The Fair Political Practices Commission announced Monday the governor’s executive secretary Nancy McFadden failed to report selling Pacific Gas & Electric stock in 2012, 2013 and 2014. She has agreed to pay a proposed penalty of $300.
The commission also announced Brown’s committee to support Proposition 30 failed to report two large donations - one totaling more than $1.5 million - on time. Proposition 30 passed in 2012 and raised income taxes to fund schools. The committee has agreed to pay $1,500 for the violation.
In addition, the agency said Brown’s 2014 re-election campaign improperly deposited more than $1.3 million into a campaign savings account. The commission did not fine the committee for the violation, sending a warning letter instead.
The commission discovered the accounting issues while investigating complaints by the nonprofit advocacy organization Consumer Watchdog.
The fines were too small and the penalties insufficiently harsh, said Jamie Court, Consumer Watchdog’s president. His organization had said in its complaints that McFadden and the governor’s campaigns had conflicts of interest and other more serious problems. The Fair Political Practices Commission said it did not find evidence of those allegations.
“I’m troubled that there appear to be punches that were pulled here,” Court said. “It feels like the investigation stopped short of uncovering what seems to me to be a more troubling pattern.”
When McFadden, a former PG&E executive, sold her stock holdings in the company, she knew details the public did not about the investigation into the September 2010 pipeline explosion and fire that killed eight people near San Bruno, Consumer Watchdog has alleged.
The Fair Political Practices Commission didn’t find that McFadden’s failure to disclose the sales was related to a conflict of interest or an intent to conceal information.
All of the stock had pre-established vesting dates and was sold automatically, regardless of the stock price at the time, Evan Westrup, a spokesman for the governor, has said. He attributed the violation to “inadvertent filing errors.”
“Contrary to the poppycock some continue to peddle, the FPPC’s findings make it clear there’s ’no evidence’ of any conflict of interest or intent to conceal,” Westrup wrote in an email.

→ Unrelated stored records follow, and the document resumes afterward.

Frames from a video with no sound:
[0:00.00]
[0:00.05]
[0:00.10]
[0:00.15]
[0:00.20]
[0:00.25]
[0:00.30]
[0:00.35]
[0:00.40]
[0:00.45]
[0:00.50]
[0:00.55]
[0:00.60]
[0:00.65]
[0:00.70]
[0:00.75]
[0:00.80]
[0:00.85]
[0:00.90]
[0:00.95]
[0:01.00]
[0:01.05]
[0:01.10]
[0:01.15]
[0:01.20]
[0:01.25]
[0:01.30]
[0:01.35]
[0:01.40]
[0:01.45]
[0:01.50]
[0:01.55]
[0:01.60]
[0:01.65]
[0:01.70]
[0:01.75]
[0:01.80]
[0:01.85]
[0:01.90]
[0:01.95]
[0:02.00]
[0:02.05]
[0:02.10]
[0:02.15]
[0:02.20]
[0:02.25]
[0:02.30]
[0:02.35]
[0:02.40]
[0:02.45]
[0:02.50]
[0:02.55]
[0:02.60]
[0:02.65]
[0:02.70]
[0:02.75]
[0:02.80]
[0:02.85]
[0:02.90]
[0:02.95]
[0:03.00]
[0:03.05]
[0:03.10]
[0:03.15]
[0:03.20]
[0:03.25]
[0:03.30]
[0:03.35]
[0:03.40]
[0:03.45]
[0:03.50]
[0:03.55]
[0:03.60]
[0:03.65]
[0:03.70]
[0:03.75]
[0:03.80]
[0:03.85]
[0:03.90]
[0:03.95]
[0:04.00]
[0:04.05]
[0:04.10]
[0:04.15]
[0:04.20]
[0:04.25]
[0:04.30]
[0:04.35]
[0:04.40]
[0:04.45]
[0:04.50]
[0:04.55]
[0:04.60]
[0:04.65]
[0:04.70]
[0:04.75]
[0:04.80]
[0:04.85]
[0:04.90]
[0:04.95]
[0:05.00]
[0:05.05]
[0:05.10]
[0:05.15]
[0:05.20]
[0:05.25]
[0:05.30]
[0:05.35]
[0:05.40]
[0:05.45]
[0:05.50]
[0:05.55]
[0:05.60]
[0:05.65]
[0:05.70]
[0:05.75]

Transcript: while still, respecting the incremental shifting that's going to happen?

Consumer Watchdog alleged in a separate complaint that the governor had improperly “laundered” money from oil companies through the California Democratic Party into his 2014 campaign. The Fair Political Practices Commission did not find evidence of that charge, but it did uncover the accounting violations by the governor’s 2014 reelection campaign and his Proposition 30 committee.
It also found the Democratic Party made several accounting violations, including depositing contributions into an incorrect account and incorrectly identifying a committee bank account. The party agreed to pay a proposed $5,000 fine.
The commission announced a number of other campaign finance violations and proposed fines Monday, including a failure by Dan Schnur in 2014 to disclose a $125,000 contribution he made to his own unsuccessful campaign for secretary of state. Schnur, who led the FPPC for less than a year in 2010, agreed to pay a $4,500 fine.
Fines issued by the commission can be seen by officials and candidates as the “cost of doing business,” especially if they’re not particularly large, said Jessica Levinson, a professor and government ethics expert at Loyola Law School in Los Angeles.
“Then the only real issue is does it harm you to be an officeholder or candidate to have been fined,” Levinson said. “For most people, frankly, they know that the voters’ memories are short when it comes to these issues.”